Mr. Teves - I would not have a universal prescription for all. I would have for my own country but, as I said, my own assessment of what would be that formula might not be relevant for your country. I only know that issues like transparency and accountability of how we devise programs, how we use our resources and getting the people to own these programs and participate would give us a good direction as well as participation on this issue of governance and ultimately will result in positive effects rather than not having those parameters at all. So, I would not prescribe any formula that might be not relevant to other countries.
Mr. Mulongo - (THROUGH INTERPRETER) Thank you for giving me the floor. I would like to endeavor to reply to the question put by the journalist from Ghana and add a few words myself. It is true that Ministers are in favor of improving governance and combating corruption, but we also said that a comprehensive approach was required and this obviously takes into account both supply and demand. In other words, there has to be an effort made by both parties as to the impact on the African countries that you referred to. First of all, every country has its own program, its own agenda and action plan, and the World Bank and other institutions providing assistance to combat these must bear in mind those plans and programs drawn up by the individual countries if they are to have a lasting effect on combating governance. This is most important and an example was quoted this morning. The President of the World Bank, when he was addressing us, sought to describe the impact of corruption. As he said, when there is money that is being diverted, this is unacceptable because it could be used for investing in education and better health services. That is the additional information I wanted to add.
Question - I have a question for Mr. Teves and Madam Miceli. I understand that the IMF needs 85 percent of the power vote to approve this resolution. You are talking about that many developing countries are opposing and have, in the case of Latin America, already voted against the resolution. My question is if this opposition covers at least the 15 or 16 percent of the power vote needed to kill the resolution.
Mr. Teves - I am sorry that I do not have that kind of information for me to make an intelligent answer, because I do not know that 85 percent. Maybe the members of the panel can answer that question.

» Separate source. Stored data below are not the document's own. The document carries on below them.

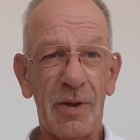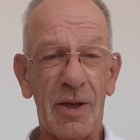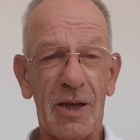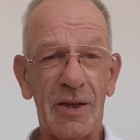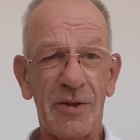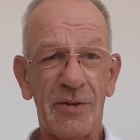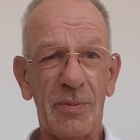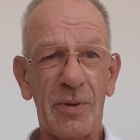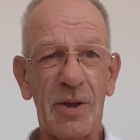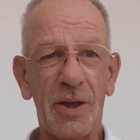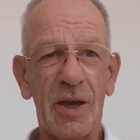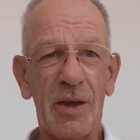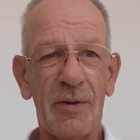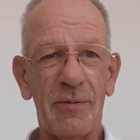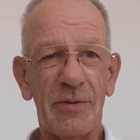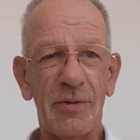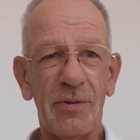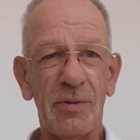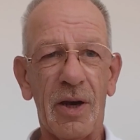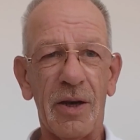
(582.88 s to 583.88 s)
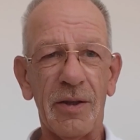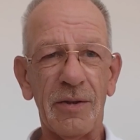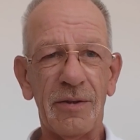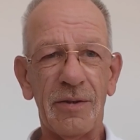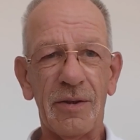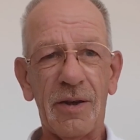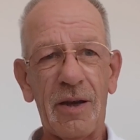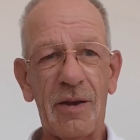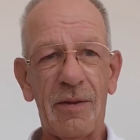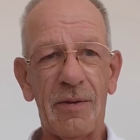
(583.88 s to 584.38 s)
as we have to
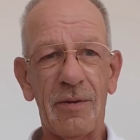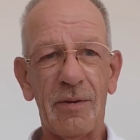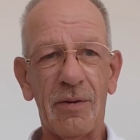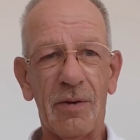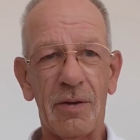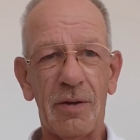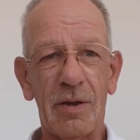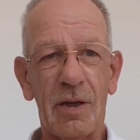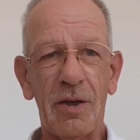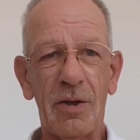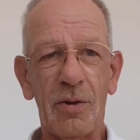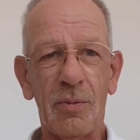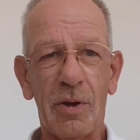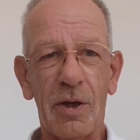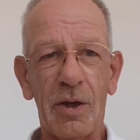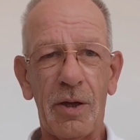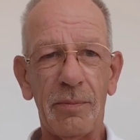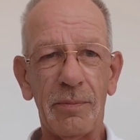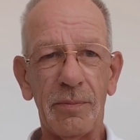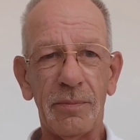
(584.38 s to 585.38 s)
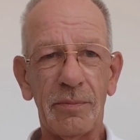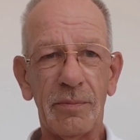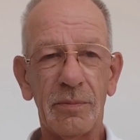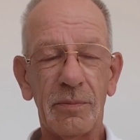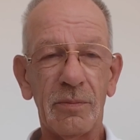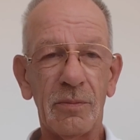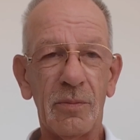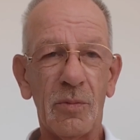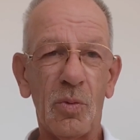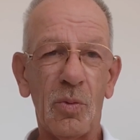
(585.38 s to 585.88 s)
untie the knot anyway,
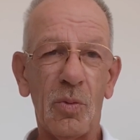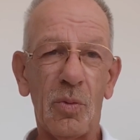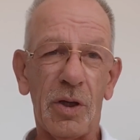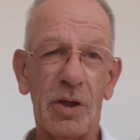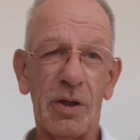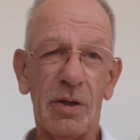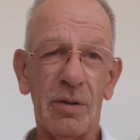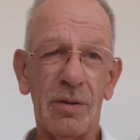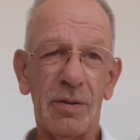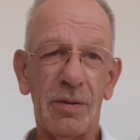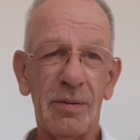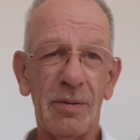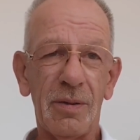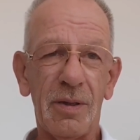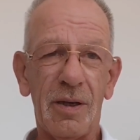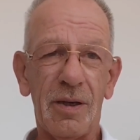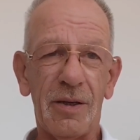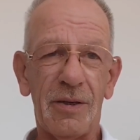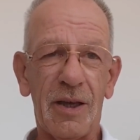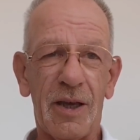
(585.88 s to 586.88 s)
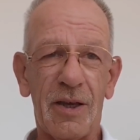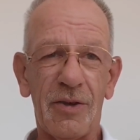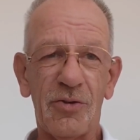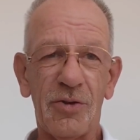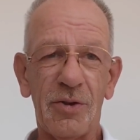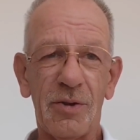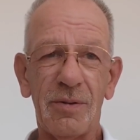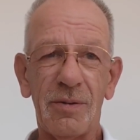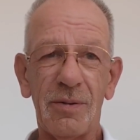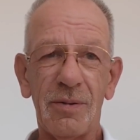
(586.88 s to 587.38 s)
we could
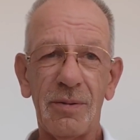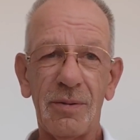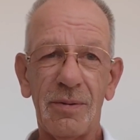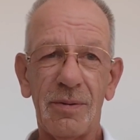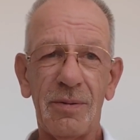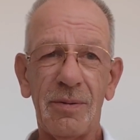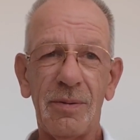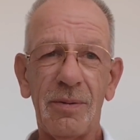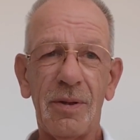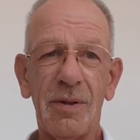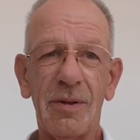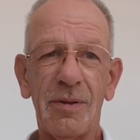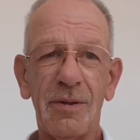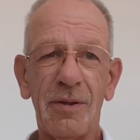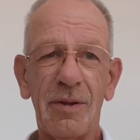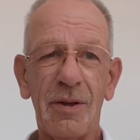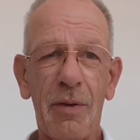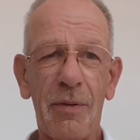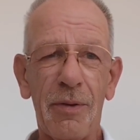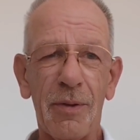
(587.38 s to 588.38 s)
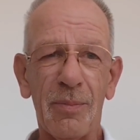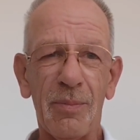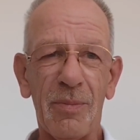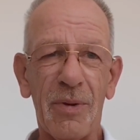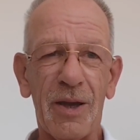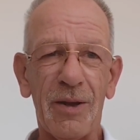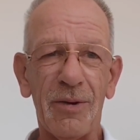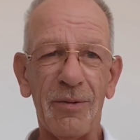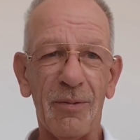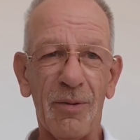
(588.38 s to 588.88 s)
attach it to another
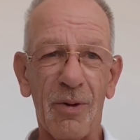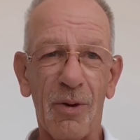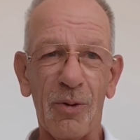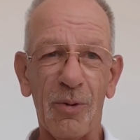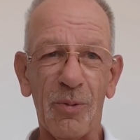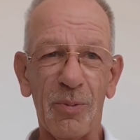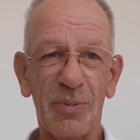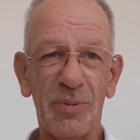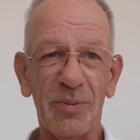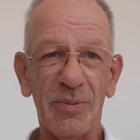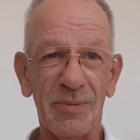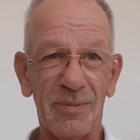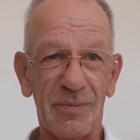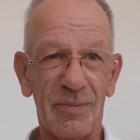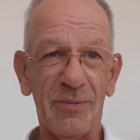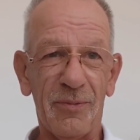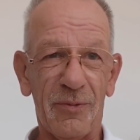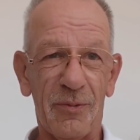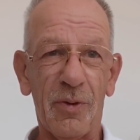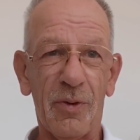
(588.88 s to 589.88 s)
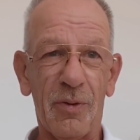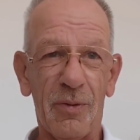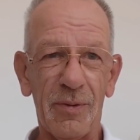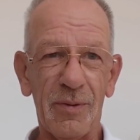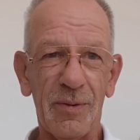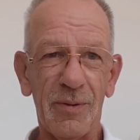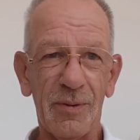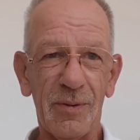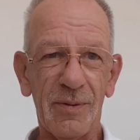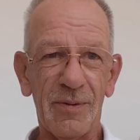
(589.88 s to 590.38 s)
main rope for
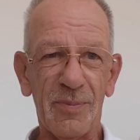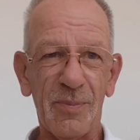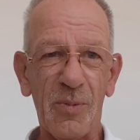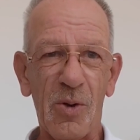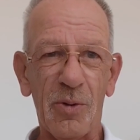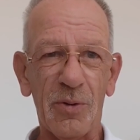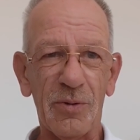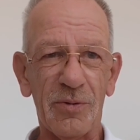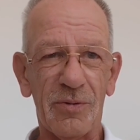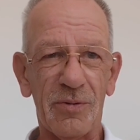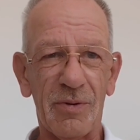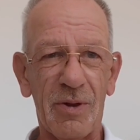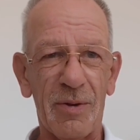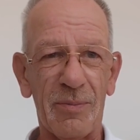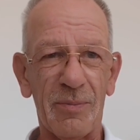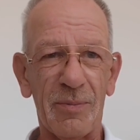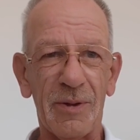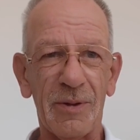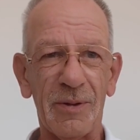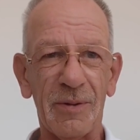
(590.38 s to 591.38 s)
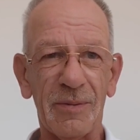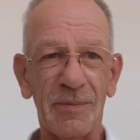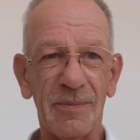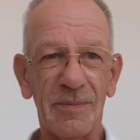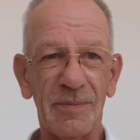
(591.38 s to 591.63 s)
the small treadmill.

Ms. Miceli - (THROUGH INTERPRETER) According to the information that we have, the 85 percent voting power has already been obtained so that the decision will come out of the Board of Governors. This is the information that we have so far. In other words, there is no absolute certainty because some countries did not vote and some countries may change their votes from abstaining. It might be possible to achieve that 15 percent figure, but we are more or less convinced that the necessary percentage will be obtained in order to approve the resolution.
Question - Could you please, each one of you, disclose how did you vote on this issue, each one, just to make things clearer for us?
Mr. Teves - My appreciation of the voting process is not-it was not done individually but collectively, since we vote on the basis of consensus.
Mr. Mulongo - (THROUGH INTERPRETER) It is true that the question was put individually to us, but I believe that today's press conference is that of the Group of Twenty-Four and we should be speaking on behalf of the G24. According to the information that we have, the Minister of Argentina said that, in fact, the 85 percent, which is the required majority, has already been obtained. So, I do not think we can reply individually. We are only four parties represented here.